Go figure, right? Here we have satellite radio, a close relation of broadcast radio, which our father's father's father grew-up with, and which buckets listening audiences into engaged, affinity groups that, until now, required live stage performances to assemble in one place, and satellite still struggles as a start-up. Sometimes, it makes one want to shake the head and throw-up the hands.

You have to hand it to Mel Karmazin, though. As picked-up by Paid Content and FORA.TV (link below) he would not be dragged into a conversation about audience ratings during a conversation at the Paley Center for Media, even by Barbara Walters, host of an episode of The View which airs on Sirius. This is what 100 years of experience selling radio gets you: knowing how to stick to the high road and sell the programming.

As Karmazin says, if you sell ratings people will simply want to buy more ratings. Never mind his chutzpah, his hubris or the obvious fact that satellite is still just starting out. Sell the programming. Sell the content. Sell the reason consumers love your show, Barbara. Sell the value.
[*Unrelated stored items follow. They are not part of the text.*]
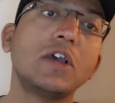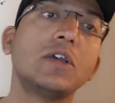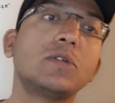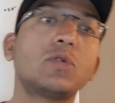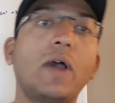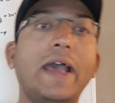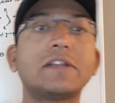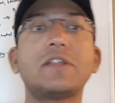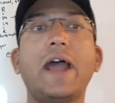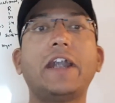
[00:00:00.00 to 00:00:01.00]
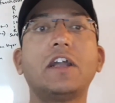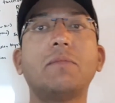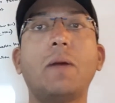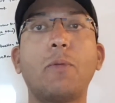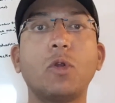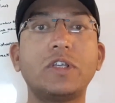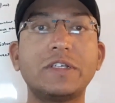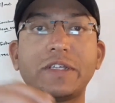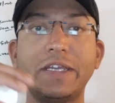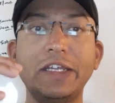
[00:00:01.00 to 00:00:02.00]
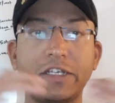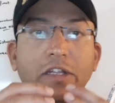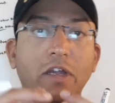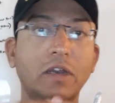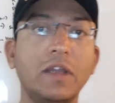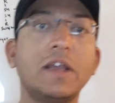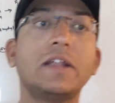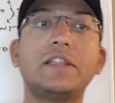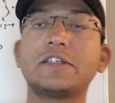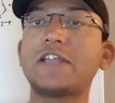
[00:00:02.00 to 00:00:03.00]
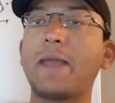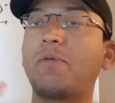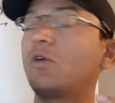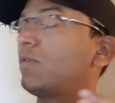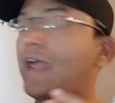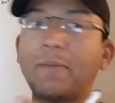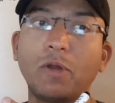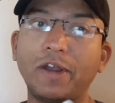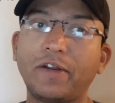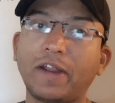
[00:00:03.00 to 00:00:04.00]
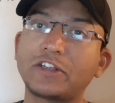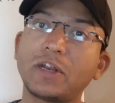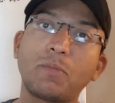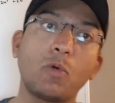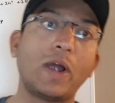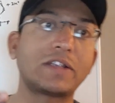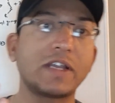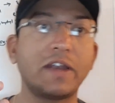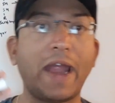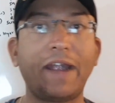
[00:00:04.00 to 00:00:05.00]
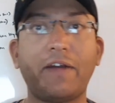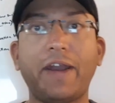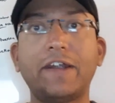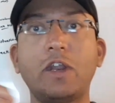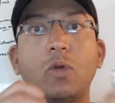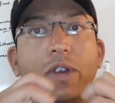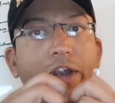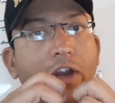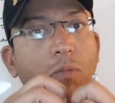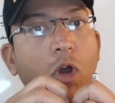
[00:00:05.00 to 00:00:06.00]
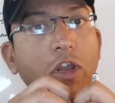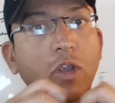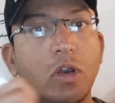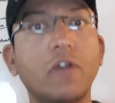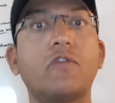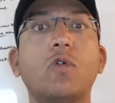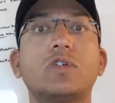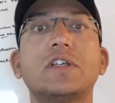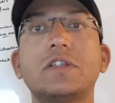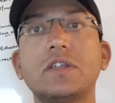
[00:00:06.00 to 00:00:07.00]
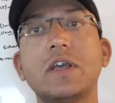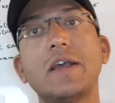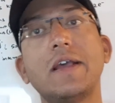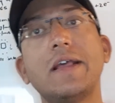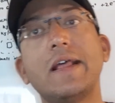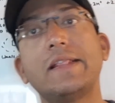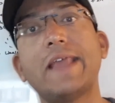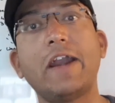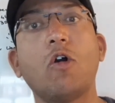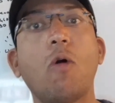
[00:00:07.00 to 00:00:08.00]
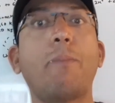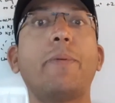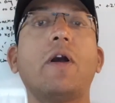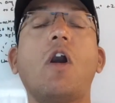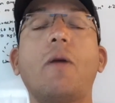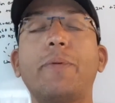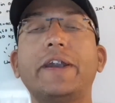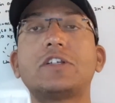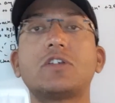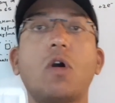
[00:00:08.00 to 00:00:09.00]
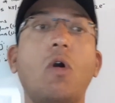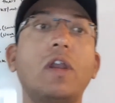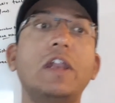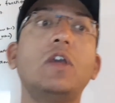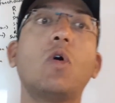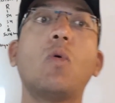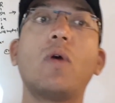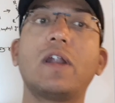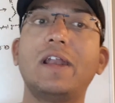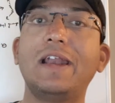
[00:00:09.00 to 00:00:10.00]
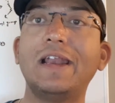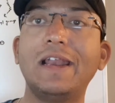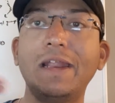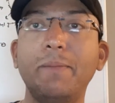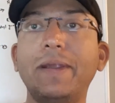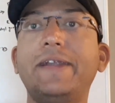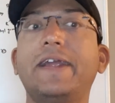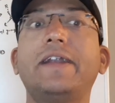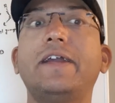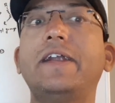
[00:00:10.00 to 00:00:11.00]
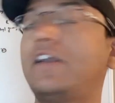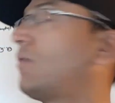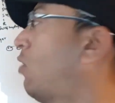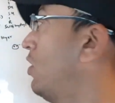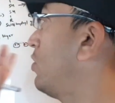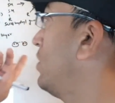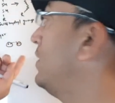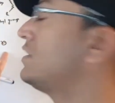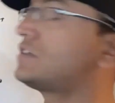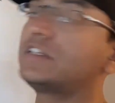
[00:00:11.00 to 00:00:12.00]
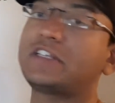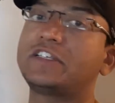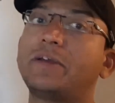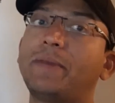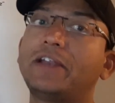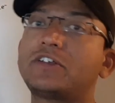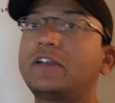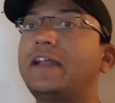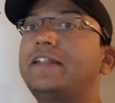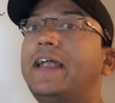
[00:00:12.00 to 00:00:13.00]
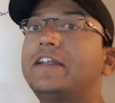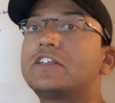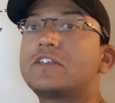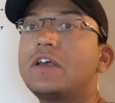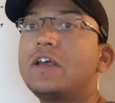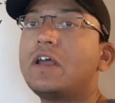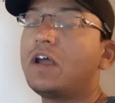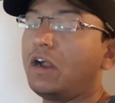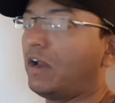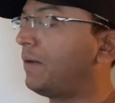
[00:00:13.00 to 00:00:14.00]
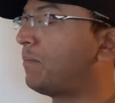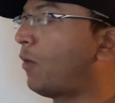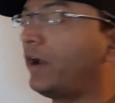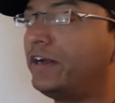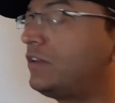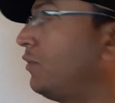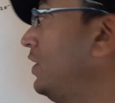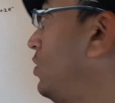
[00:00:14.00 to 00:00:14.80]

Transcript: So as the atom approaches each other, this dipole to dipole interaction provides an attractive intermolecular forces that operates only over a limited intermolecular distance, as I mentioned, and that is around zero point 0.3 to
Of course, as charmed media dragon-slayers, we did not sell that way online. We sold ratings in the form of results. And, well, guess what?

Ratings may or may not ever come for satellite radio, but, if they do, the advertising industry will, as Karmazin says, be happy to tick that box. It will know apart from ratings what and why it is buying. Hopefully, by then, the Internet will have found its own inner value bringing together not just ratings, but reasons for buying online.